How to complete this task: A verbatim transcript of the lines below, starting at the first and ending with the one that holds "(291.16 s to 292.06 s)", is what should be produced.

[Input for this task]

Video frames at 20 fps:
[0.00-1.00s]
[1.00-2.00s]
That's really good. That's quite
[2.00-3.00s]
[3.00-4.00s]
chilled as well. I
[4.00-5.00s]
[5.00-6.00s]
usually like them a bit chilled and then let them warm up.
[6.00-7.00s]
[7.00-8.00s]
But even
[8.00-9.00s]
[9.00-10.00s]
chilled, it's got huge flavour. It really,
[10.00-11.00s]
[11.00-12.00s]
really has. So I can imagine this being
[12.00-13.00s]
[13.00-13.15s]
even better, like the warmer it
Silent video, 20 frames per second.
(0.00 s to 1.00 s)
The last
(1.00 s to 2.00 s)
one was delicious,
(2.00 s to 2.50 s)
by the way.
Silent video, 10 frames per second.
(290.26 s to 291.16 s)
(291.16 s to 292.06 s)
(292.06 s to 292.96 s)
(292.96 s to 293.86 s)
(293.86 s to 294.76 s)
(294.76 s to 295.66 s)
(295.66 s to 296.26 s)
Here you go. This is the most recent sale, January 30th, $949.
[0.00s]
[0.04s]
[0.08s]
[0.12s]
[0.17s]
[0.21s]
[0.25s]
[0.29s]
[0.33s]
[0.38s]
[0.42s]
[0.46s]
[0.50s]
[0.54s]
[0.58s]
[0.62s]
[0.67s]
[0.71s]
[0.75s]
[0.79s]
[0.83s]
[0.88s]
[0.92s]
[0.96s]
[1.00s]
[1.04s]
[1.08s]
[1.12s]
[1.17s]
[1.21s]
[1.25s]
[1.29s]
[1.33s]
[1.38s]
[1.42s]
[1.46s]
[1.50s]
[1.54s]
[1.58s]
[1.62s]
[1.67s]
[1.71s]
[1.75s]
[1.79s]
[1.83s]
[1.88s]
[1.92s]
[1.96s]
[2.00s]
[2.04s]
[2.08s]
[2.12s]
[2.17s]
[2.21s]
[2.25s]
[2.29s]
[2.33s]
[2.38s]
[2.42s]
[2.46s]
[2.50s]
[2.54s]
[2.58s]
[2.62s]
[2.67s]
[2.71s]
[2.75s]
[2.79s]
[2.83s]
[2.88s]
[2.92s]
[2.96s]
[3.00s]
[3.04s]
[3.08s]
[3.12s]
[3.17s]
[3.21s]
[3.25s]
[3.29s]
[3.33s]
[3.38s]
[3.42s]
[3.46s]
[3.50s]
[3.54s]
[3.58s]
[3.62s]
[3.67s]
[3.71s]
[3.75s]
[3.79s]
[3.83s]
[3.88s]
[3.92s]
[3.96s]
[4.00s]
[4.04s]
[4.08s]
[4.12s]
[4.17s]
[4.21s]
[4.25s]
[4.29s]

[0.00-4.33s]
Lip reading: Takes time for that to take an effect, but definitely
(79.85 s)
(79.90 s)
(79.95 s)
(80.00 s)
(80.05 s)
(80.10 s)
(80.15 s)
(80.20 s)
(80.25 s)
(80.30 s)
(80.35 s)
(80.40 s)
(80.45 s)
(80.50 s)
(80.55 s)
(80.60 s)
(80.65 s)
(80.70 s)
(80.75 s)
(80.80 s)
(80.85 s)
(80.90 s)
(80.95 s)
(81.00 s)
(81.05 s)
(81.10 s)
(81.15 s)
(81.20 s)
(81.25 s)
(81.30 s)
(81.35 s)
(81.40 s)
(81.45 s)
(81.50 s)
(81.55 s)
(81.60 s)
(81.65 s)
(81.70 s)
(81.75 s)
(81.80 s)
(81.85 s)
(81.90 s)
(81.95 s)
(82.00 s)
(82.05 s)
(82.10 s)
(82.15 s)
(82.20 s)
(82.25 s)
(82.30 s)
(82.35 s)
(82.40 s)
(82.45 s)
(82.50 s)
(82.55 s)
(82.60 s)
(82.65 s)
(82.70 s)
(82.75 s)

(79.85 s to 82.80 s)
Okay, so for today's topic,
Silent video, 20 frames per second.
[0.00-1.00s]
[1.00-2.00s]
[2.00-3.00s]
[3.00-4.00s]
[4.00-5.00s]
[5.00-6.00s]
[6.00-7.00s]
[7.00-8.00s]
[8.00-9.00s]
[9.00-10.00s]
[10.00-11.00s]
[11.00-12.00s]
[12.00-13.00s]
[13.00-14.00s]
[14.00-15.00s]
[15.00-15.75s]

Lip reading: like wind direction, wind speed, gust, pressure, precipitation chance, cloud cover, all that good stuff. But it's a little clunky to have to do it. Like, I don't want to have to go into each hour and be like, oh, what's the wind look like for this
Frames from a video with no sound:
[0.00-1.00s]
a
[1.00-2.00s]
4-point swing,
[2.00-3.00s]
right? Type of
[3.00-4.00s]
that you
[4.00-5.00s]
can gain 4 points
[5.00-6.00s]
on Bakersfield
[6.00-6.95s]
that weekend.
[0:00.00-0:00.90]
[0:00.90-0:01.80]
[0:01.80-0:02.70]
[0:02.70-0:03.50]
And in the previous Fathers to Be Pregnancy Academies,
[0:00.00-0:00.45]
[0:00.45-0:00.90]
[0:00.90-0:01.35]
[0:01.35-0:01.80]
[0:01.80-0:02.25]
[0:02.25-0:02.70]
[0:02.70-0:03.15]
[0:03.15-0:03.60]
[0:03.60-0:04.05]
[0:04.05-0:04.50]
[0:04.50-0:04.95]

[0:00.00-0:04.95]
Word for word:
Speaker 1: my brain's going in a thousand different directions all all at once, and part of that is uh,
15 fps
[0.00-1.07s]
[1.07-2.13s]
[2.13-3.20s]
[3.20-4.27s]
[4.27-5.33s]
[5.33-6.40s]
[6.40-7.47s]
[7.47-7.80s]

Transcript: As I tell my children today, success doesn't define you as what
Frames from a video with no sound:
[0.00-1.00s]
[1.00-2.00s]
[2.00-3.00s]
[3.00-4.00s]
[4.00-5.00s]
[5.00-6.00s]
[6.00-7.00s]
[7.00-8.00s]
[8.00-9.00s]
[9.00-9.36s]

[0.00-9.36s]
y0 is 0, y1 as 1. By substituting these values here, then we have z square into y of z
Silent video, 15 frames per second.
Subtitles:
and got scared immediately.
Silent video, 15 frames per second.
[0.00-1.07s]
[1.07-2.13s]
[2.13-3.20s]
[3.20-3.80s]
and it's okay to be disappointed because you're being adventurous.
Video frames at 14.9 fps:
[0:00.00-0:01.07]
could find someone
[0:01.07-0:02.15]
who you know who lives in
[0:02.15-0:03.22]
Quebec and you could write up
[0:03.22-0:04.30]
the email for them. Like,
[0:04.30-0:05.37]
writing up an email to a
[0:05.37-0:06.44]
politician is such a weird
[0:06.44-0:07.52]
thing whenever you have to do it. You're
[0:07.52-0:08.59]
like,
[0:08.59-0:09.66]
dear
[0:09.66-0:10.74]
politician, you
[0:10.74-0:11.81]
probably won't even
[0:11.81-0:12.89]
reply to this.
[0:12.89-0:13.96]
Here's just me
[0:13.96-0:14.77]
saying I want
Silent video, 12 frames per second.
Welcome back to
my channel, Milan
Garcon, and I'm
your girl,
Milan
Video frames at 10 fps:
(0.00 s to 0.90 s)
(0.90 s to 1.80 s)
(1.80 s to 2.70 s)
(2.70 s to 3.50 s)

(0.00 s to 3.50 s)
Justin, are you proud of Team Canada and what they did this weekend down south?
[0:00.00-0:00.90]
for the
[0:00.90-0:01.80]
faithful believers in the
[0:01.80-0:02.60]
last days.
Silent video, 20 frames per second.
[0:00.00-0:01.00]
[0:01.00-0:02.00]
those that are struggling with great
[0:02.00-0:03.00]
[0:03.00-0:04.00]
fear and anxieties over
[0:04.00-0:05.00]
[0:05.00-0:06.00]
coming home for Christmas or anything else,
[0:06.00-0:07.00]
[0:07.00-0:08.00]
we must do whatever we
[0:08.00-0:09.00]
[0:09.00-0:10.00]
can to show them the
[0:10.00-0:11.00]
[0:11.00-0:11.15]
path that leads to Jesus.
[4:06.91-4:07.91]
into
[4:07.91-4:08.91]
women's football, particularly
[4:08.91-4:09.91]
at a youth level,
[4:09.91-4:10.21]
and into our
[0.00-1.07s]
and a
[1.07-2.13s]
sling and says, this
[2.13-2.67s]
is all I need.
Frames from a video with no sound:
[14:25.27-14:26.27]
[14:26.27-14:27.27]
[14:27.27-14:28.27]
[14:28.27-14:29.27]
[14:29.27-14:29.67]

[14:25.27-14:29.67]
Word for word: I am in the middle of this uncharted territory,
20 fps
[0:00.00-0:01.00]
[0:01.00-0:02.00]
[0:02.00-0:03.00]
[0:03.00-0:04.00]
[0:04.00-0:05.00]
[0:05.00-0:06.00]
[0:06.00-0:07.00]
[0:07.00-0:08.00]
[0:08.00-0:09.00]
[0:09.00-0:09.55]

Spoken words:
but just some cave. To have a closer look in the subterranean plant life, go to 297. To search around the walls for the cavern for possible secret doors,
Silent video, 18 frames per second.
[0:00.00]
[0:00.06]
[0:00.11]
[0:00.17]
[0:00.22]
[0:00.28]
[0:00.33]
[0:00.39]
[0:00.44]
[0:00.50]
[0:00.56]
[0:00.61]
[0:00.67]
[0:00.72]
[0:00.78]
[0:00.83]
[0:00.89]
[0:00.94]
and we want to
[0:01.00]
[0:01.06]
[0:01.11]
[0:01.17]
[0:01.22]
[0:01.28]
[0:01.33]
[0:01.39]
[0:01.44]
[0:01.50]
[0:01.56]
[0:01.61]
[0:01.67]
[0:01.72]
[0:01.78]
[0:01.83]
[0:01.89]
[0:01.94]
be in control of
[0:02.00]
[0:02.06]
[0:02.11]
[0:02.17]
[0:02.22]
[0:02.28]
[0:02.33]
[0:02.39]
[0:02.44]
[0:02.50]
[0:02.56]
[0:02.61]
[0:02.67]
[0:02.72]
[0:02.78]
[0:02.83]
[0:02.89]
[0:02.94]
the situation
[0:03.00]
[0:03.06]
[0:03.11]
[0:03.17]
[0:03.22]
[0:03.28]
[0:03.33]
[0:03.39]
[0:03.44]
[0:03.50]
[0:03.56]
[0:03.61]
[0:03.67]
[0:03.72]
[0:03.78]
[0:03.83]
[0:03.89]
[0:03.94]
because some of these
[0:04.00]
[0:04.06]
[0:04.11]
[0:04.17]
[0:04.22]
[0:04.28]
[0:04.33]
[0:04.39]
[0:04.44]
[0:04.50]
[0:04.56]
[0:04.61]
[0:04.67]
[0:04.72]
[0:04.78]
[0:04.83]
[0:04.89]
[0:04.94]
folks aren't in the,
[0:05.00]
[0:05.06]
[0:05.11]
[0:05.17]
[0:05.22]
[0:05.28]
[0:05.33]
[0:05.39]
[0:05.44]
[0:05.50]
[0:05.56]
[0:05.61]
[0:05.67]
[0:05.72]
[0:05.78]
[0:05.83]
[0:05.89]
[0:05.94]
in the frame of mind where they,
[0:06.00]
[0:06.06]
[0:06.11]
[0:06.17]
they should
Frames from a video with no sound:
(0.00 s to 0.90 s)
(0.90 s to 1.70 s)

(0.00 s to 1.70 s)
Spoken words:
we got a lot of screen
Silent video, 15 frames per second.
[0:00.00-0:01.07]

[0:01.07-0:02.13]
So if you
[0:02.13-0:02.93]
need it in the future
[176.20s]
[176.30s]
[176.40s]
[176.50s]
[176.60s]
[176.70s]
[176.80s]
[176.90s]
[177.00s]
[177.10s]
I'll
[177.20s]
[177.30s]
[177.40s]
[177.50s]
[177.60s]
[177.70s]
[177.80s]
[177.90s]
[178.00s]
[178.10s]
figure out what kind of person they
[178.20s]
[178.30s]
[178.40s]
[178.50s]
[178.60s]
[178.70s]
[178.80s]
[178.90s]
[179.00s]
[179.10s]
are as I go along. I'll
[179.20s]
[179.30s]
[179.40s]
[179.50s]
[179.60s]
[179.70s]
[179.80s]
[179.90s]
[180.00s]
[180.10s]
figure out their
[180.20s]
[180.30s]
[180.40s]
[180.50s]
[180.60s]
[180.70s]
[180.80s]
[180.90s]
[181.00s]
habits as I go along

[/Input for this task]

Problem solution:
Video frames at 20 fps:
[0.00-1.00s]
[1.00-2.00s]
That's really good. That's quite
[2.00-3.00s]
[3.00-4.00s]
chilled as well. I
[4.00-5.00s]
[5.00-6.00s]
usually like them a bit chilled and then let them warm up.
[6.00-7.00s]
[7.00-8.00s]
But even
[8.00-9.00s]
[9.00-10.00s]
chilled, it's got huge flavour. It really,
[10.00-11.00s]
[11.00-12.00s]
really has. So I can imagine this being
[12.00-13.00s]
[13.00-13.15s]
even better, like the warmer it
Silent video, 20 frames per second.
(0.00 s to 1.00 s)
The last
(1.00 s to 2.00 s)
one was delicious,
(2.00 s to 2.50 s)
by the way.
Silent video, 10 frames per second.
(290.26 s to 291.16 s)
(291.16 s to 292.06 s)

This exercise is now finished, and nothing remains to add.